Chris Vilardi, Sophocles, 2015. Athens Square, Astoria, New York City. Photo copyright (c) 2017 Dianne L. Durante
Chris Vilardi, Sophocles, 2015. Athens Square, Astoria, New York City. Photo copyright (c) 2017 Dianne L. Durante
Chris Vilardi, Sophocles, 2015. Athens Square, Astoria, New York City. Photo copyright (c) 2017 Dianne L. Durante

On the base:

  • “For kindness begets kindness evermore” – Ajax
  • “One word alone repays you for the labor of our lives – love.” – Oedipus at Colonus

Favorite Sophocles quotes

  • I would prefer even to fail with honor than win by cheating. (Hey, that’s from Philoctetes! I just read that: will comment in an upcoming Sunday recommendations post.

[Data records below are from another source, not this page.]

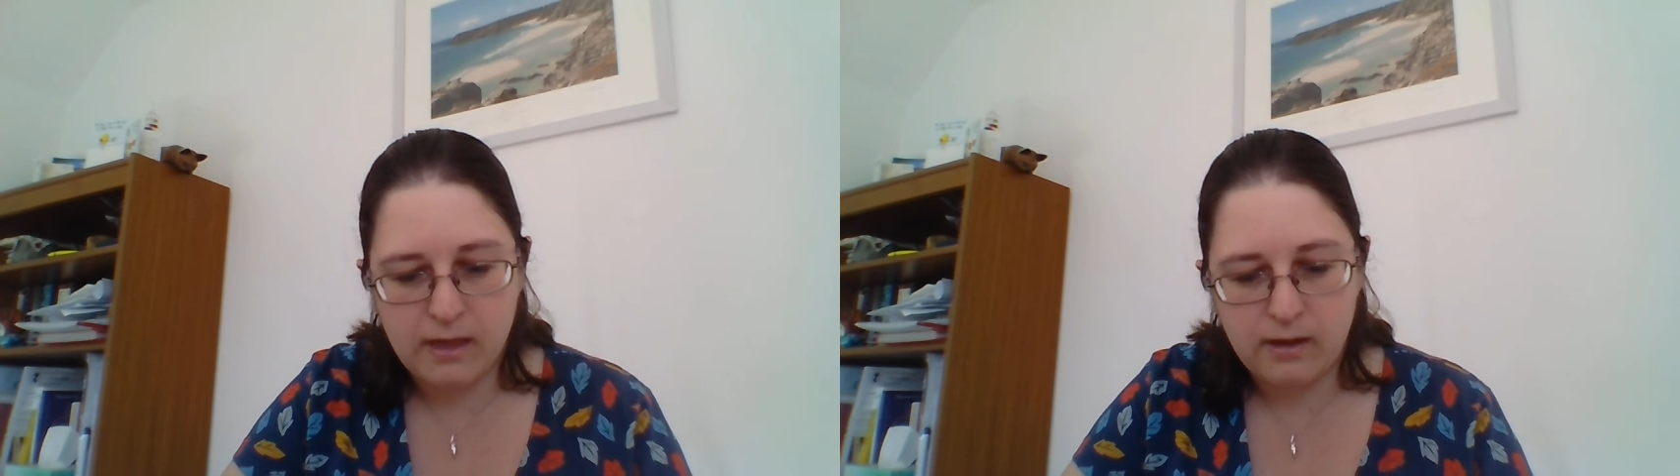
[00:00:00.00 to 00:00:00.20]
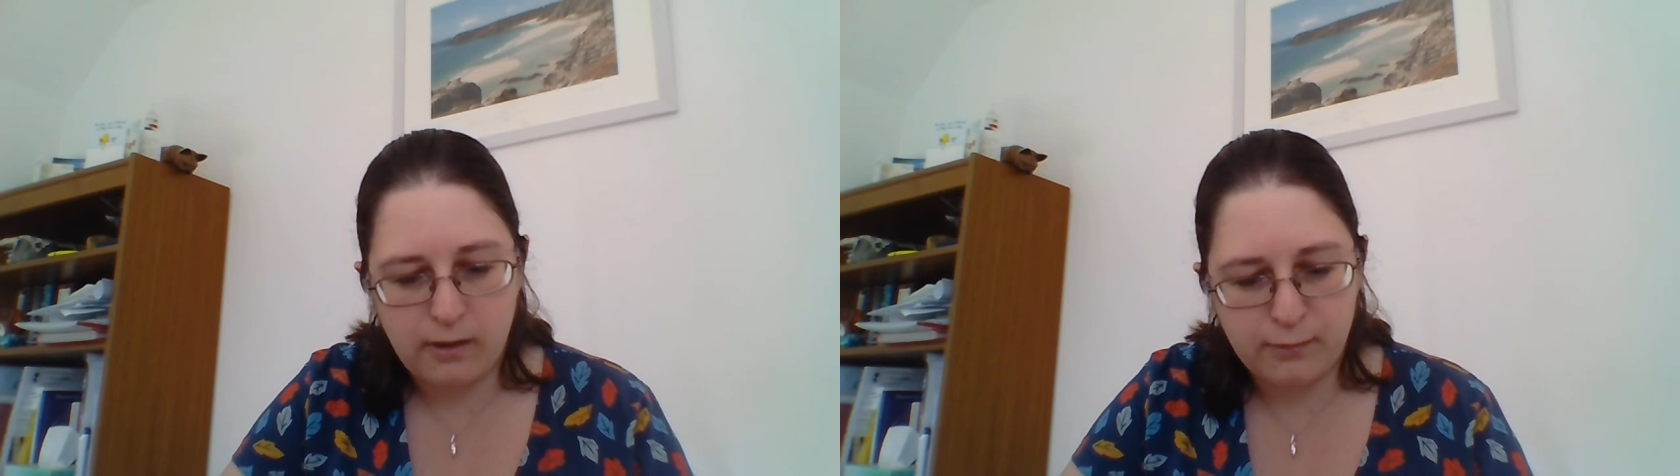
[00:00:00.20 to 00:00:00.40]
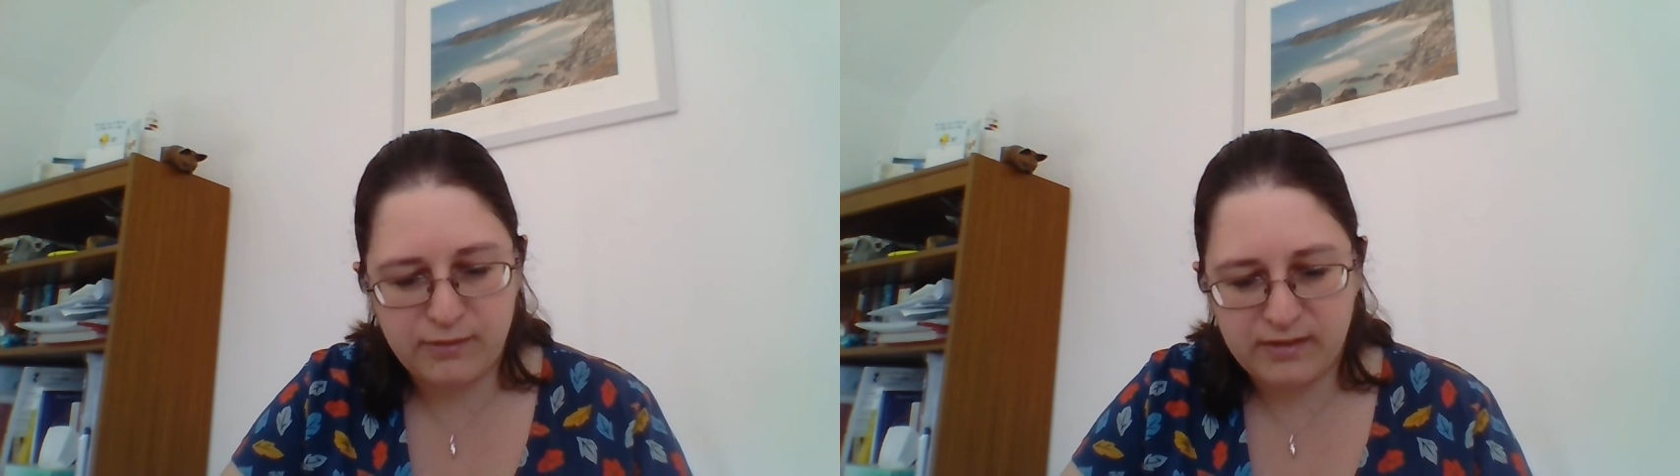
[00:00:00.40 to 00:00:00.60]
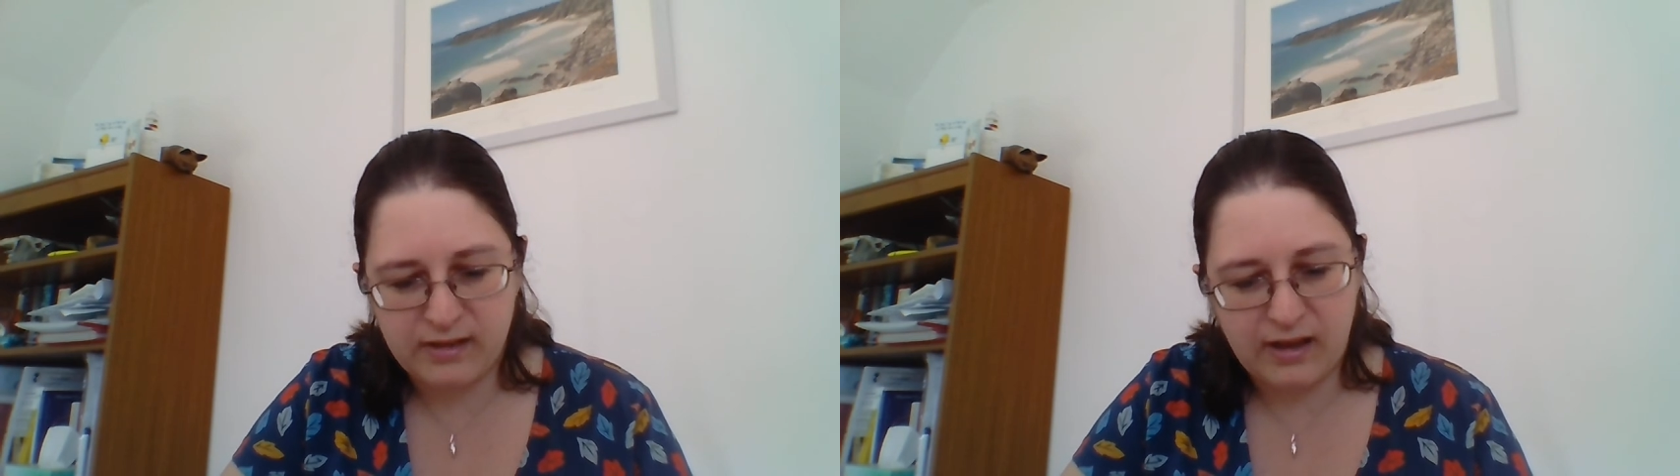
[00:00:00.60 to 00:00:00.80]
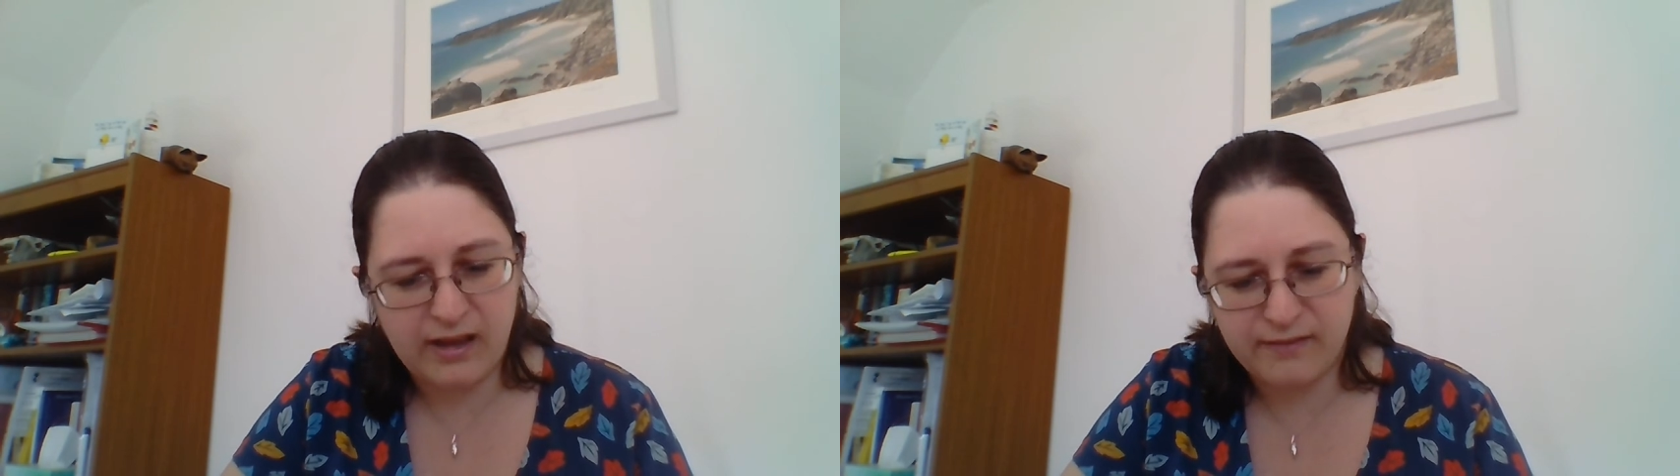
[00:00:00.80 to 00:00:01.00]
Oh, sir,
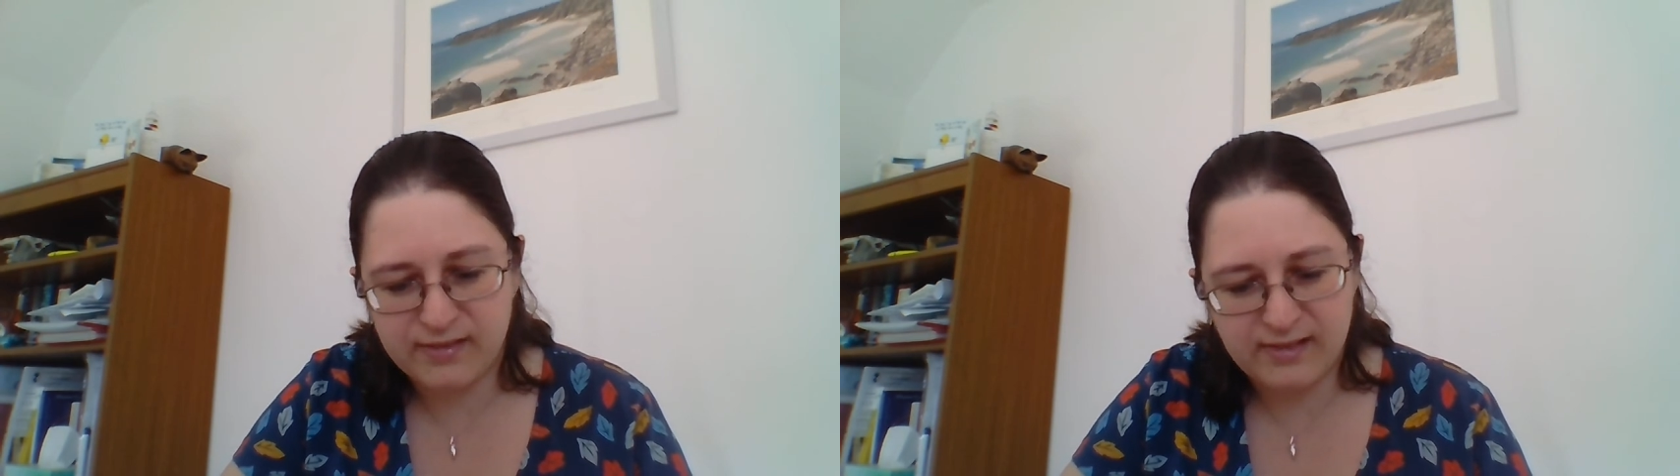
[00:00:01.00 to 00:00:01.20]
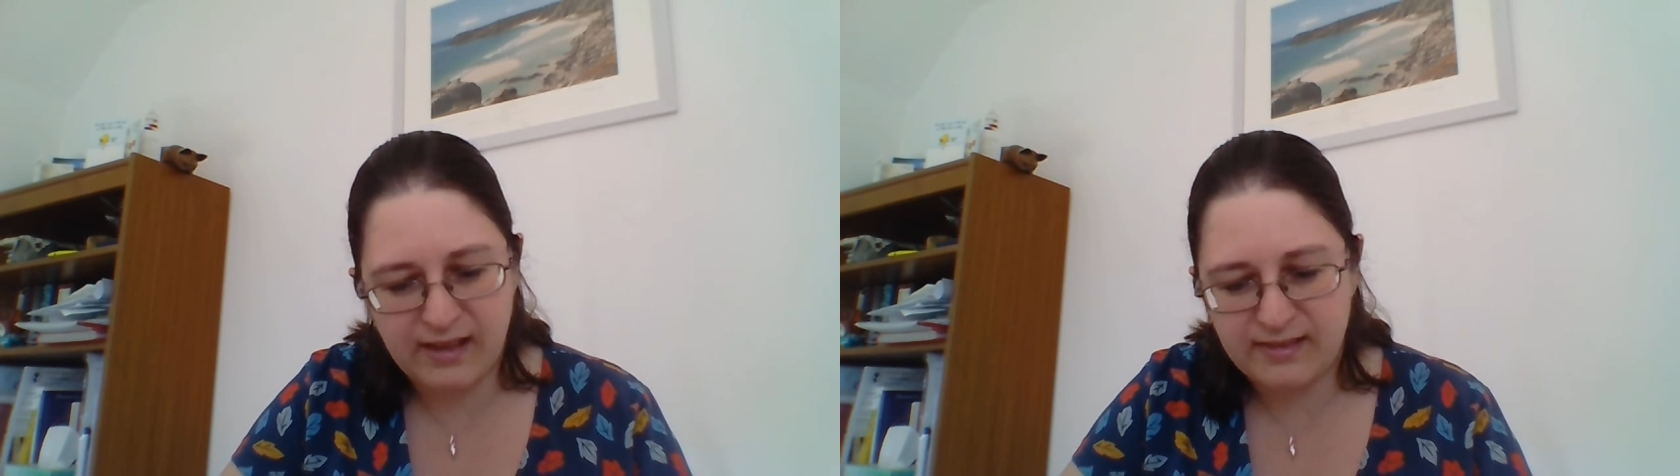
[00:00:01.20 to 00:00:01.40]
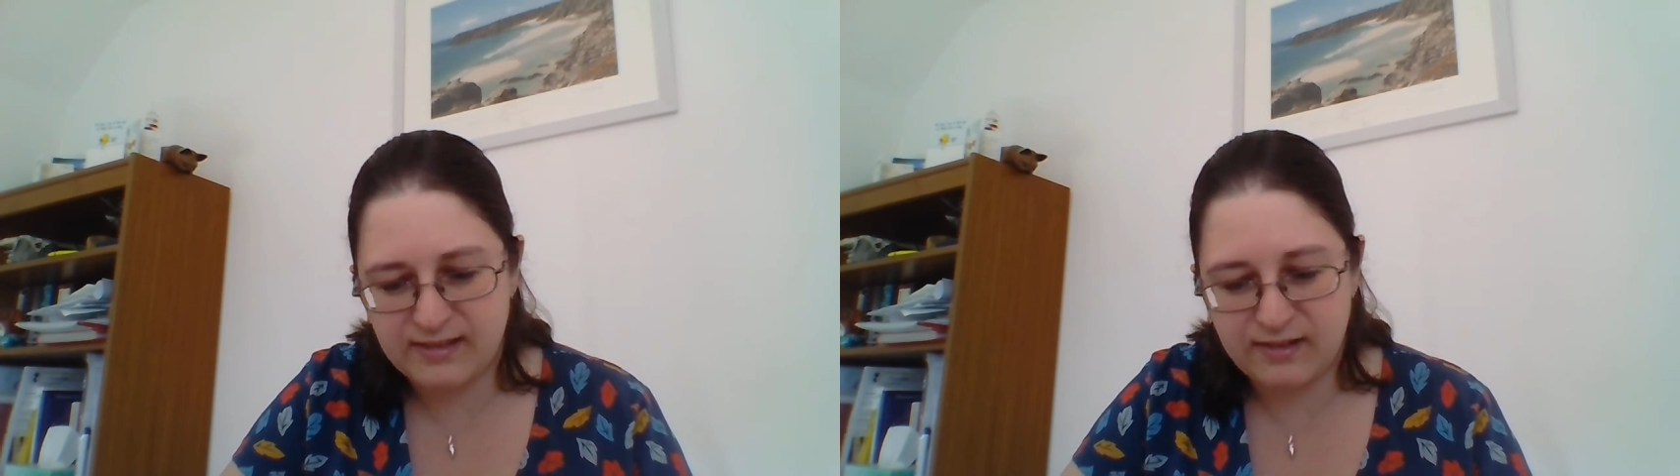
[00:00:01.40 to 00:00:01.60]
I have slighted,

Email to be added to the list: DuranteDianne@gmail.com)
  • The gods plant reason in mankind, of all good gifts the highest.
  • All a man’s affairs become diseased when he wishes to cure evils by evils.
  • A wise doctor does not mutter incantations over a sore that needs the knife.
  • There is no witness so terrible and no accuser so powerful as conscience which dwells within us.
  • You should not consider a man’s age but his acts.

More

  • Anthony Frudakis, who sculpted Socrates, is the nephew of Zenos Frudakis, whose Darrow and Hamilton I’ve mentioned on this blog. See also Zenos’s comments on artists and models.
  • Not far from Athens Square is the Socrates Sculpture Park, which celebrates the modern and the weird. You can see examples in their publication celebrating their 30th anniversary.
  • Thanks to Carrie-Ann Biondi, who corrected the Aristotle “quotations” that originally appeared in this post. She also points out that two quotations I originally included in this post, “The aim of art is to represent not the outward appearance of things, but their inward significance” and “Excellence is an art won by training and habituation. We do not act rightly because we have virtue or excellence, but we rather have those because we have acted rightly. We are what we repeatedly do. Excellence, then, is not an act but a habit” are not Aristotle, but Will Durant’s summary of Aristotle in The Story of Philosophy, pp. 59 and 87. Another quote is not Aristotle at all; “We live in deeds, not years; in thoughts, not breaths; in feelings, not in figures on a dial. We should count time by heart throbs. He most lives who thinks most, feels the noblest, acts the best” is from Philip James Bailey, “Festus – V.”